**What to do**:
Copy the entries below word for word, minus the pictures.
── Entries shown ──
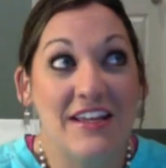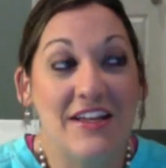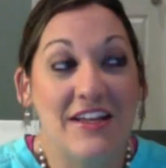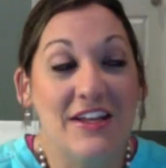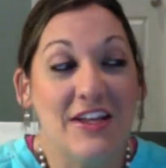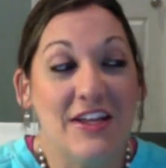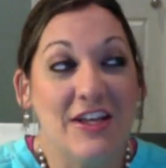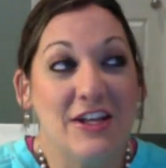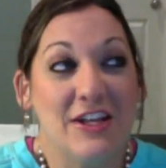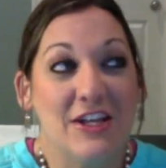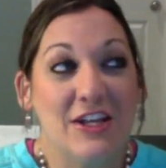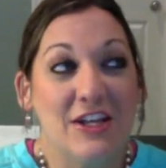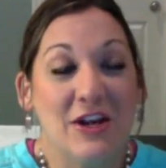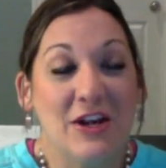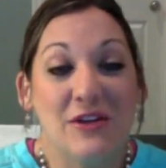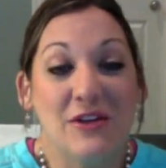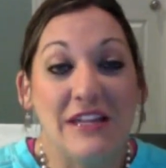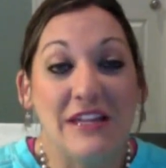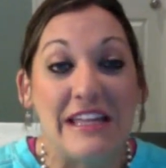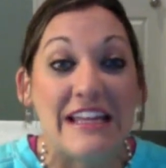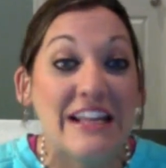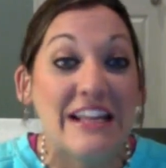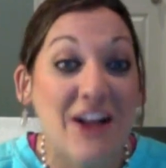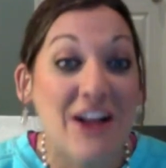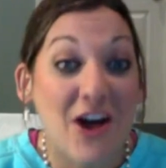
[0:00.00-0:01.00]

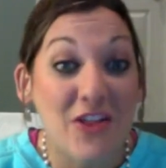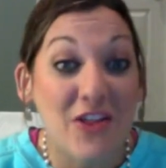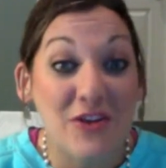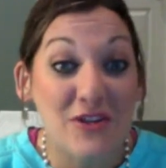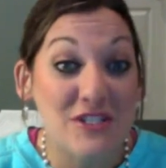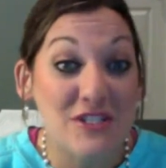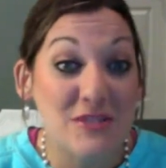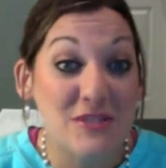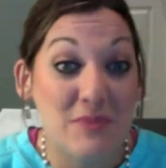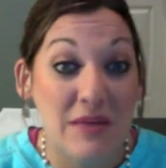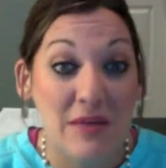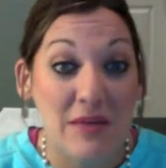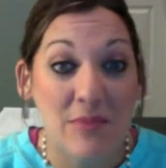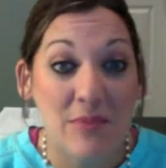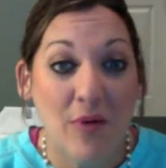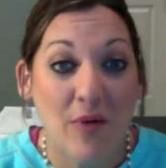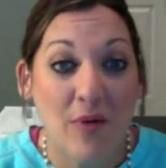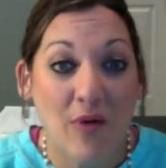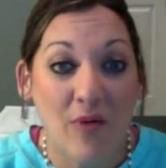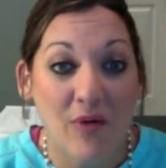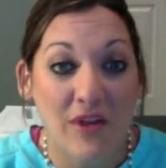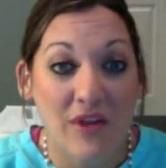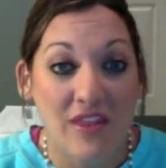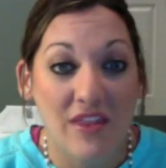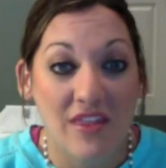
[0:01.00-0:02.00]
lead all those people
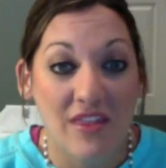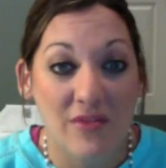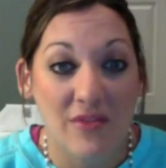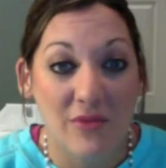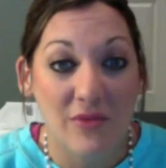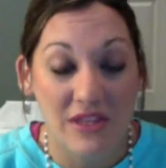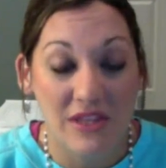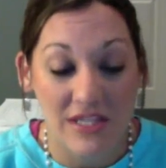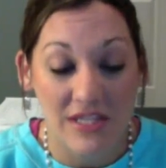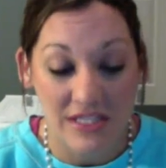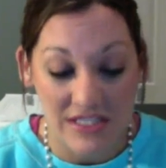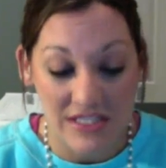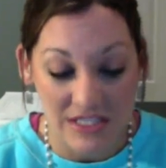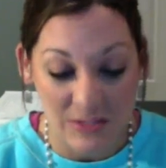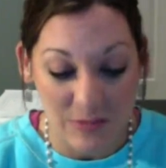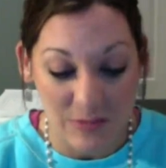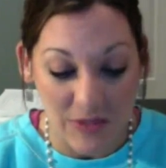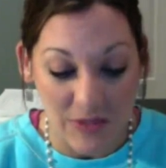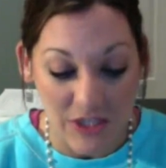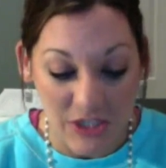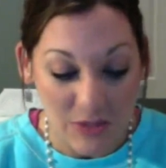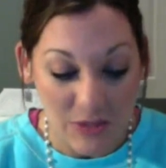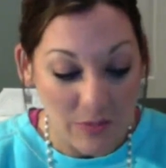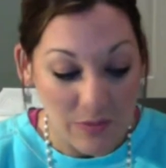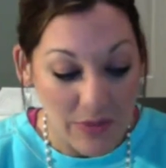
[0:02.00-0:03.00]
with his
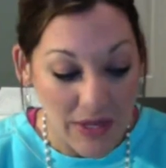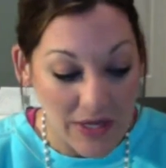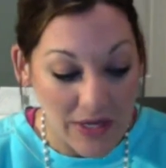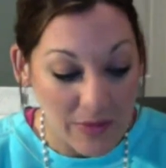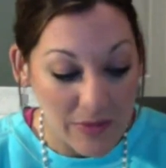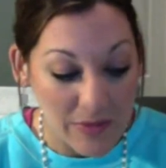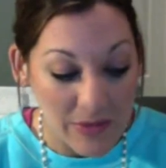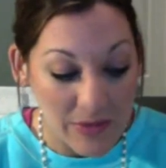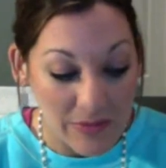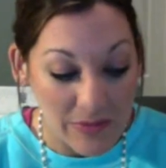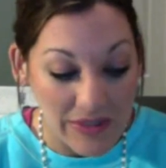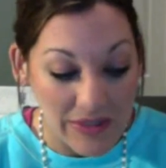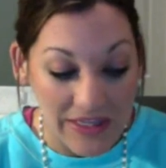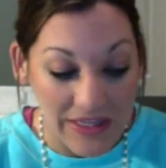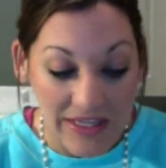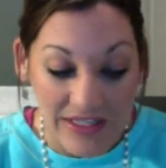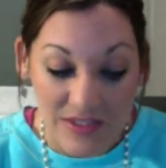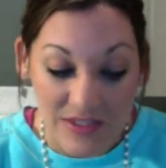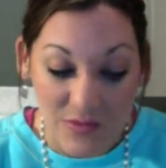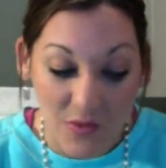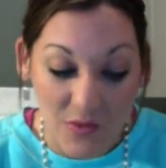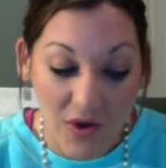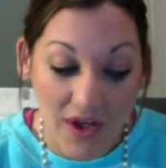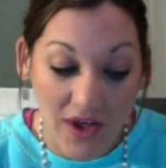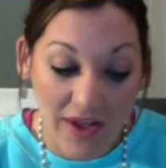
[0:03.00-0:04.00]
speech impediment. But guess
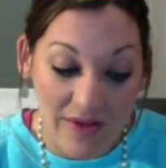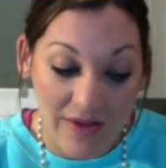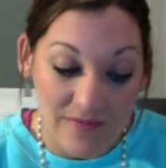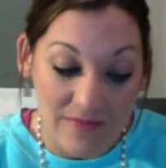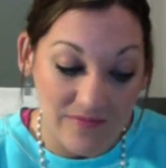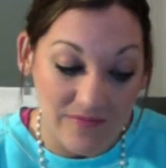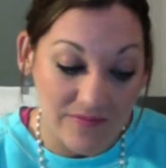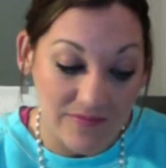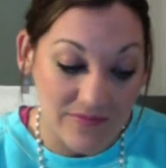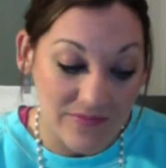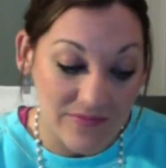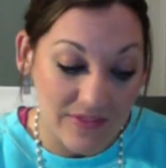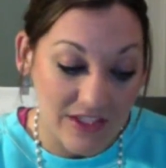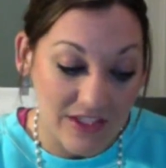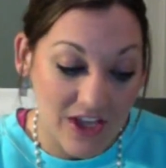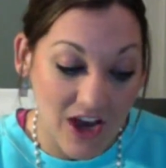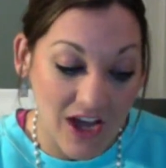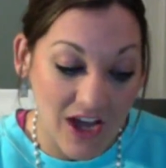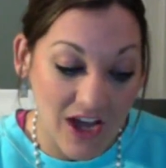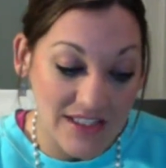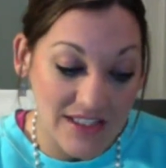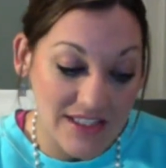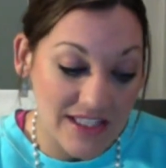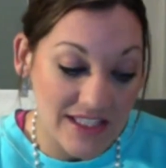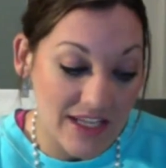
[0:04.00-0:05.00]
what?
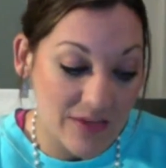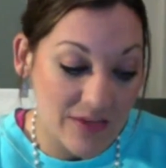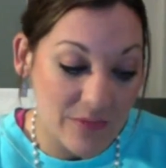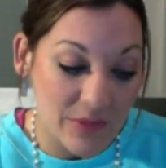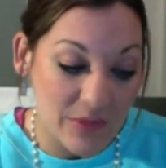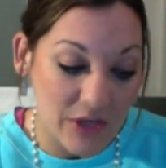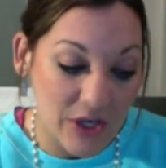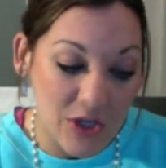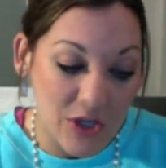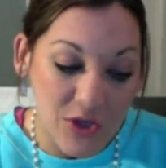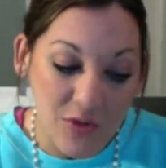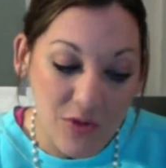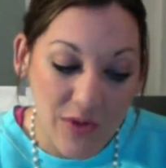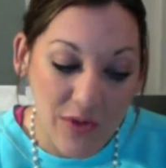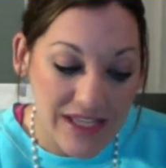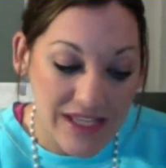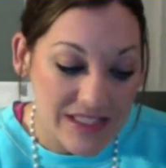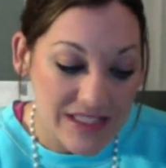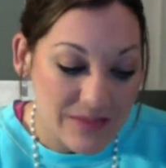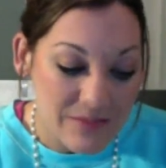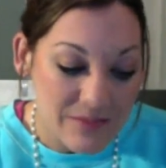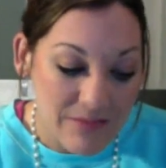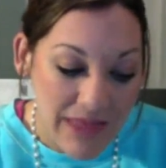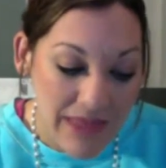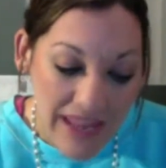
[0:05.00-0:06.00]
God said, but who has
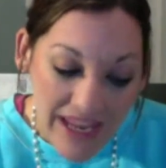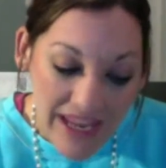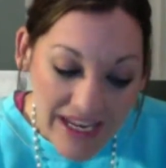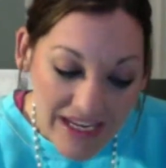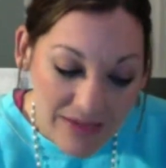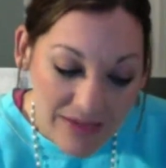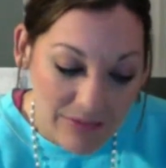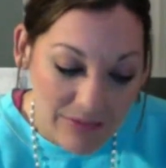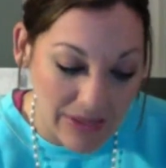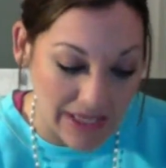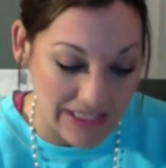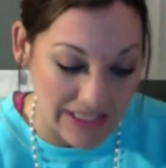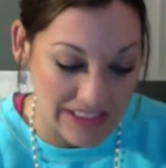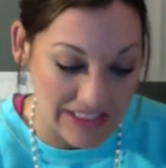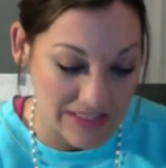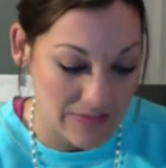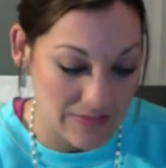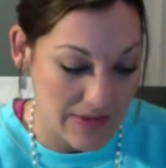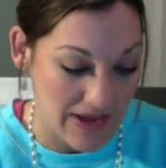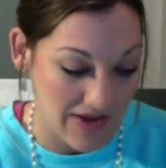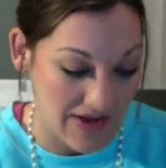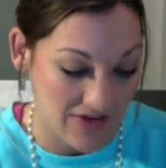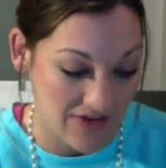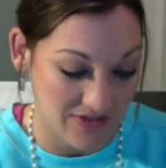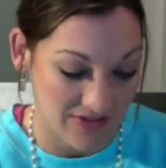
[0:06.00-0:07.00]
made man's
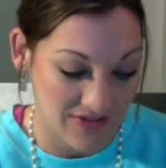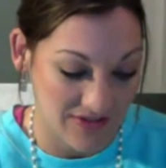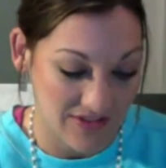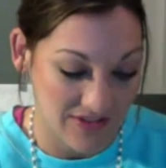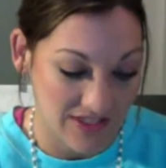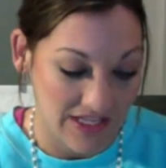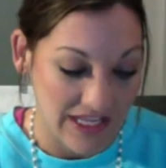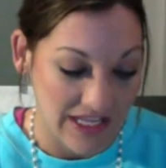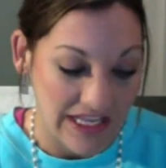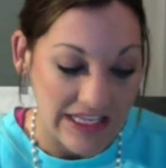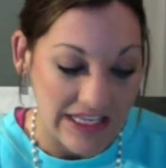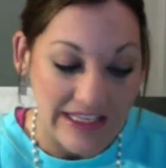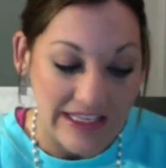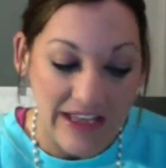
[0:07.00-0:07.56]
mouth? Now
───
**Answer section**:
[0:00.00-0:01.00]

[0:01.00-0:02.00]
lead all those people
[0:02.00-0:03.00]
with his
[0:03.00-0:04.00]
speech impediment. But guess
[0:04.00-0:05.00]
what?
[0:05.00-0:06.00]
God said, but who has
[0:06.00-0:07.00]
made man's
[0:07.00-0:07.56]
mouth? Now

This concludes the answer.